[Collected data]:
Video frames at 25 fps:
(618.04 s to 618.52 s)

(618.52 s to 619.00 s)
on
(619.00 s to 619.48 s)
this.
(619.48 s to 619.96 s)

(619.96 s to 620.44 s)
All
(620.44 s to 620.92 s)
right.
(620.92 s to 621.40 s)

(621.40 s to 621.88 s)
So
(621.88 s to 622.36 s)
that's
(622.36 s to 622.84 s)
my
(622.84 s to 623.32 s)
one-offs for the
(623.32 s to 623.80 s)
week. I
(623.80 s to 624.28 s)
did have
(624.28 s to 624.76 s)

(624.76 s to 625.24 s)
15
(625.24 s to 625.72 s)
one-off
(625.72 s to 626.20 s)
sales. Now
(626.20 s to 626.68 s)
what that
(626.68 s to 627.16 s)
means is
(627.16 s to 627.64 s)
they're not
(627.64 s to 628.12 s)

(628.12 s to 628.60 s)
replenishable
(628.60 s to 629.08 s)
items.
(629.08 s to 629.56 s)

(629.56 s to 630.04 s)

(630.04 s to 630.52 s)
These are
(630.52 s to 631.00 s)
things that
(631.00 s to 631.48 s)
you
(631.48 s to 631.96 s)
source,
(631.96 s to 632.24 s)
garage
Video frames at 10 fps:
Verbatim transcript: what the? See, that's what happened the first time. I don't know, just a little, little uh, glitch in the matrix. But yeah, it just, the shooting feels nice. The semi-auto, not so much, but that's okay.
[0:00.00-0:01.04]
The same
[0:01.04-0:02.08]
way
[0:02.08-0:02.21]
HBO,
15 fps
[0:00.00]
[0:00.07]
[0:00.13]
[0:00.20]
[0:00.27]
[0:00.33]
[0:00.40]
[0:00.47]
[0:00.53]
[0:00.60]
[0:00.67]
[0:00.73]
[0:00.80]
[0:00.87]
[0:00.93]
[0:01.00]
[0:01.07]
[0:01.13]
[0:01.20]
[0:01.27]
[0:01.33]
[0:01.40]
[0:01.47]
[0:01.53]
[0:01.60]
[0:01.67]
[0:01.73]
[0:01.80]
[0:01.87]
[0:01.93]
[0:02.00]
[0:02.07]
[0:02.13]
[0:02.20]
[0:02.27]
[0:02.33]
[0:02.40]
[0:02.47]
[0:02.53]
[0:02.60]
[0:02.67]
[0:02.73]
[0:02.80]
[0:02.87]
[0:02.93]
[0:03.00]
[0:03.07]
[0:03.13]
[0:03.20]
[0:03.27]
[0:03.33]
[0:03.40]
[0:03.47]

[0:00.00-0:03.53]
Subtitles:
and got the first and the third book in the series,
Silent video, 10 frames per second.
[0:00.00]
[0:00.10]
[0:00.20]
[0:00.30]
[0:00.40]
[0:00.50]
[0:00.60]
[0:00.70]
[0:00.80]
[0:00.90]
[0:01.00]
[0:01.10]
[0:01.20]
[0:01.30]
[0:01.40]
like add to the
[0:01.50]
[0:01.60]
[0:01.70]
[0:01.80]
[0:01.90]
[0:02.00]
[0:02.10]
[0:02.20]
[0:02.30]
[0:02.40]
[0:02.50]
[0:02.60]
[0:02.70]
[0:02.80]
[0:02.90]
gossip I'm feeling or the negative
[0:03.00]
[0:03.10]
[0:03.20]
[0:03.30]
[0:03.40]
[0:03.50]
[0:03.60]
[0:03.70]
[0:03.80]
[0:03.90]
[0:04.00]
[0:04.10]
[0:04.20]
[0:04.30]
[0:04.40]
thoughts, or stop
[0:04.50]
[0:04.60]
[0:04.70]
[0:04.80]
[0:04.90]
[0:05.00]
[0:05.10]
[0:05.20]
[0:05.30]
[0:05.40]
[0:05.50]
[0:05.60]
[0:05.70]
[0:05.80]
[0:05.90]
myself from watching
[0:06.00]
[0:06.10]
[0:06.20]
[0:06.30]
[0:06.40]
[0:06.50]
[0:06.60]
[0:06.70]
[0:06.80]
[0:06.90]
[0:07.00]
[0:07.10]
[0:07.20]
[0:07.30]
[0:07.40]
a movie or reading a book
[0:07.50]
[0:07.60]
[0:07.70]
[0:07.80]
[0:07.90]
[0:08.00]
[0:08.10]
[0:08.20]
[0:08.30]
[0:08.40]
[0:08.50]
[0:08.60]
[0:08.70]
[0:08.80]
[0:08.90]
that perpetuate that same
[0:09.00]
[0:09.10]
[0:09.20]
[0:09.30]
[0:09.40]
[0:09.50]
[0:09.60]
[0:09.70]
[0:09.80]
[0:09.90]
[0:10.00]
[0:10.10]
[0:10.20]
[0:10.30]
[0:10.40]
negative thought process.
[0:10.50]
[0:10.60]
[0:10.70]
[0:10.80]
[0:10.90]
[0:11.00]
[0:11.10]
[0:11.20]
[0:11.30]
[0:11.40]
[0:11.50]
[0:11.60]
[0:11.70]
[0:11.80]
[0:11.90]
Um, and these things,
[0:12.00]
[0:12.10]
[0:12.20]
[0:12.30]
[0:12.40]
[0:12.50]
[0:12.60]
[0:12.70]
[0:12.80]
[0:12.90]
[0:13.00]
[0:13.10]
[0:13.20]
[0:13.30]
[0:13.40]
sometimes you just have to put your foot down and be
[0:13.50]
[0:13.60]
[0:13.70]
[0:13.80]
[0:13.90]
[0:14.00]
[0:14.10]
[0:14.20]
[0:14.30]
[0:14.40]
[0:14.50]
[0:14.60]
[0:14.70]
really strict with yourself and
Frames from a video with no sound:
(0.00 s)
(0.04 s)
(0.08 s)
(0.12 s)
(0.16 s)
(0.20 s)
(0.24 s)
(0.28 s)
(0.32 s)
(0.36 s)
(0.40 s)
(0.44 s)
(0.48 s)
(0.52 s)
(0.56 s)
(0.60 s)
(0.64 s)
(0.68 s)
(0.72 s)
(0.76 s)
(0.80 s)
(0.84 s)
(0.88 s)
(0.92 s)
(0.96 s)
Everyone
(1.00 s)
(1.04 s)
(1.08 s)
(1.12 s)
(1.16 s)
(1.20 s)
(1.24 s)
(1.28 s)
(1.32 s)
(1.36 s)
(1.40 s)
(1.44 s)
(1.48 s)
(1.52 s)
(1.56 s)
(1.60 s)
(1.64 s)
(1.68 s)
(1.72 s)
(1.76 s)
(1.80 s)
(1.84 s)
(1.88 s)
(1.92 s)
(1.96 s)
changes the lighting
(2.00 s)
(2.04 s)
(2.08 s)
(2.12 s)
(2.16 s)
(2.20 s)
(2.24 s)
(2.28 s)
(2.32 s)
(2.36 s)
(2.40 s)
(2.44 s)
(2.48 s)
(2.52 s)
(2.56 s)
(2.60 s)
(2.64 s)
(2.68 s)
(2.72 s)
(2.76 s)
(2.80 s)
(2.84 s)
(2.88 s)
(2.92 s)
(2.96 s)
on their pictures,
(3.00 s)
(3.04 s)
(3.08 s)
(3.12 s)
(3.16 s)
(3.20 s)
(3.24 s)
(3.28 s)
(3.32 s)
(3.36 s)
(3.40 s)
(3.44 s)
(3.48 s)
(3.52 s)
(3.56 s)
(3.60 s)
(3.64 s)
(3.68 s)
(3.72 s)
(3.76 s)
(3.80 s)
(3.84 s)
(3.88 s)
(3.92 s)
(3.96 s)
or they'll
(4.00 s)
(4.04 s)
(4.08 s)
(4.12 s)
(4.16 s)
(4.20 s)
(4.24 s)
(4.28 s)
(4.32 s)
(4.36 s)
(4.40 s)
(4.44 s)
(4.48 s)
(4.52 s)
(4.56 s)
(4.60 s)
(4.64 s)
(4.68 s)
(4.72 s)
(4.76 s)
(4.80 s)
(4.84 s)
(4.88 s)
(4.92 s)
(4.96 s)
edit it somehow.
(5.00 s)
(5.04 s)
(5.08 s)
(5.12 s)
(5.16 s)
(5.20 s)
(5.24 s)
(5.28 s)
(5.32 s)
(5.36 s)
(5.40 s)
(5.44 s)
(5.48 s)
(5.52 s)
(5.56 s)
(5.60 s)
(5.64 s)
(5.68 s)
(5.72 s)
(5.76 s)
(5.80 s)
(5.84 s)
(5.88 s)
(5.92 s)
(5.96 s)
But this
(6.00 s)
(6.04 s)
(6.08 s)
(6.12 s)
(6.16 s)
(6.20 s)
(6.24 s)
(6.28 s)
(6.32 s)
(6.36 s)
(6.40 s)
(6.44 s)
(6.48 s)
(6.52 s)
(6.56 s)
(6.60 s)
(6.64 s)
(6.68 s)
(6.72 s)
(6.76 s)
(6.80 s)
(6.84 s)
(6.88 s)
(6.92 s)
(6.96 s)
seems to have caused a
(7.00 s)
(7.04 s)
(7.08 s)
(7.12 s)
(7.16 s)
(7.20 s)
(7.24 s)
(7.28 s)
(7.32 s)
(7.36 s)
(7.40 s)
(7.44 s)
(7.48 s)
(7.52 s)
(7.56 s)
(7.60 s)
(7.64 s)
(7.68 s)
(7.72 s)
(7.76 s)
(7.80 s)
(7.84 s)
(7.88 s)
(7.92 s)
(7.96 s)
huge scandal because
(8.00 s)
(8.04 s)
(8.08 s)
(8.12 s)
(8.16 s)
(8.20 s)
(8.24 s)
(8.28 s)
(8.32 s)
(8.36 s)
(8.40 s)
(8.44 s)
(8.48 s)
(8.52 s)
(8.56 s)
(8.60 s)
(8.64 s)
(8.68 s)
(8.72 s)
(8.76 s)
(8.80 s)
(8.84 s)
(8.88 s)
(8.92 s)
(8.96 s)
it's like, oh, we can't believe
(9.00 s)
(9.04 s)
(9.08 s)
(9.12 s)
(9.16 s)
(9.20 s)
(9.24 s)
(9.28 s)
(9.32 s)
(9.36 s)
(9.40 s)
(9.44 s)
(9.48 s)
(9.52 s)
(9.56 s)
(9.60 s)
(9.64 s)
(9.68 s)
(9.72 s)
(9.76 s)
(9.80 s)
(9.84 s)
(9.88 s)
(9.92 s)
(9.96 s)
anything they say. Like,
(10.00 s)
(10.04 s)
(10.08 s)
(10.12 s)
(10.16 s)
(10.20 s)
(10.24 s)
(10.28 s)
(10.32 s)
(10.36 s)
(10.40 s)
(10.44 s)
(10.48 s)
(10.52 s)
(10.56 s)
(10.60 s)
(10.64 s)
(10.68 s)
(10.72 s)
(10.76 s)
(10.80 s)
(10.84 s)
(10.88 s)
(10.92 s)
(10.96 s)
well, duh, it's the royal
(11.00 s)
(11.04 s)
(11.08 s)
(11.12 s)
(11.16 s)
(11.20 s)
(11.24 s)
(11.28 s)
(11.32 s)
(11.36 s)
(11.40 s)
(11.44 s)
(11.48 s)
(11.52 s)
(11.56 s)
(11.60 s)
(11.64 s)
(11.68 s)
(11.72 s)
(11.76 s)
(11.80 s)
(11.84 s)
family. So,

[WHAT IS REQUIRED]: Once you reach the line with "(627.16 s to 627.64 s)" in the data above, copy it and every line after it exactly, up to and including the line with "Video frames at 10".

[EXERCISE ANSWER]:
(627.16 s to 627.64 s)
they're not
(627.64 s to 628.12 s)

(628.12 s to 628.60 s)
replenishable
(628.60 s to 629.08 s)
items.
(629.08 s to 629.56 s)

(629.56 s to 630.04 s)

(630.04 s to 630.52 s)
These are
(630.52 s to 631.00 s)
things that
(631.00 s to 631.48 s)
you
(631.48 s to 631.96 s)
source,
(631.96 s to 632.24 s)
garage
Video frames at 10 fps:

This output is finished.